What is being asked —
All records below are to be repeated precisely, with nothing added.

BEGIN

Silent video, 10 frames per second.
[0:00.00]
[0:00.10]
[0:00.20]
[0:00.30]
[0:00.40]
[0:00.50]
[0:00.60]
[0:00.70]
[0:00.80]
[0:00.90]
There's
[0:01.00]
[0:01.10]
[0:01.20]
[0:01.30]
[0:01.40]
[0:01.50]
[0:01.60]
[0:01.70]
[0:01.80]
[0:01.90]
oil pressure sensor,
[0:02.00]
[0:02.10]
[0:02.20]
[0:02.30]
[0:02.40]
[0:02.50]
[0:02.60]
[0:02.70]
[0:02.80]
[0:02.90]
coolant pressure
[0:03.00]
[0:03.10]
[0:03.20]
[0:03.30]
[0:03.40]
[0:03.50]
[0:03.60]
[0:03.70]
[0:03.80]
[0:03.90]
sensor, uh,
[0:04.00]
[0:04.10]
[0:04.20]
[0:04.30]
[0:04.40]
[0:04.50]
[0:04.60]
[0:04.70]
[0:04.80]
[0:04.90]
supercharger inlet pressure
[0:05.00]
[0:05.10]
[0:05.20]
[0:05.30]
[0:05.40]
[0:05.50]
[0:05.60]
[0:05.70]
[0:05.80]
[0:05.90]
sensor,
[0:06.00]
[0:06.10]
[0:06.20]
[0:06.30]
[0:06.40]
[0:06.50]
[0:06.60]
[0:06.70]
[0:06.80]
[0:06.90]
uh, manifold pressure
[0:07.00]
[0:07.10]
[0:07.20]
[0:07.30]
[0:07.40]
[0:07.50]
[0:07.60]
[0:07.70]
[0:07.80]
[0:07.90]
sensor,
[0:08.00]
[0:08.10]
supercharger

END

Answer box —
Silent video, 10 frames per second.
[0:00.00]
[0:00.10]
[0:00.20]
[0:00.30]
[0:00.40]
[0:00.50]
[0:00.60]
[0:00.70]
[0:00.80]
[0:00.90]
There's
[0:01.00]
[0:01.10]
[0:01.20]
[0:01.30]
[0:01.40]
[0:01.50]
[0:01.60]
[0:01.70]
[0:01.80]
[0:01.90]
oil pressure sensor,
[0:02.00]
[0:02.10]
[0:02.20]
[0:02.30]
[0:02.40]
[0:02.50]
[0:02.60]
[0:02.70]
[0:02.80]
[0:02.90]
coolant pressure
[0:03.00]
[0:03.10]
[0:03.20]
[0:03.30]
[0:03.40]
[0:03.50]
[0:03.60]
[0:03.70]
[0:03.80]
[0:03.90]
sensor, uh,
[0:04.00]
[0:04.10]
[0:04.20]
[0:04.30]
[0:04.40]
[0:04.50]
[0:04.60]
[0:04.70]
[0:04.80]
[0:04.90]
supercharger inlet pressure
[0:05.00]
[0:05.10]
[0:05.20]
[0:05.30]
[0:05.40]
[0:05.50]
[0:05.60]
[0:05.70]
[0:05.80]
[0:05.90]
sensor,
[0:06.00]
[0:06.10]
[0:06.20]
[0:06.30]
[0:06.40]
[0:06.50]
[0:06.60]
[0:06.70]
[0:06.80]
[0:06.90]
uh, manifold pressure
[0:07.00]
[0:07.10]
[0:07.20]
[0:07.30]
[0:07.40]
[0:07.50]
[0:07.60]
[0:07.70]
[0:07.80]
[0:07.90]
sensor,
[0:08.00]
[0:08.10]
supercharger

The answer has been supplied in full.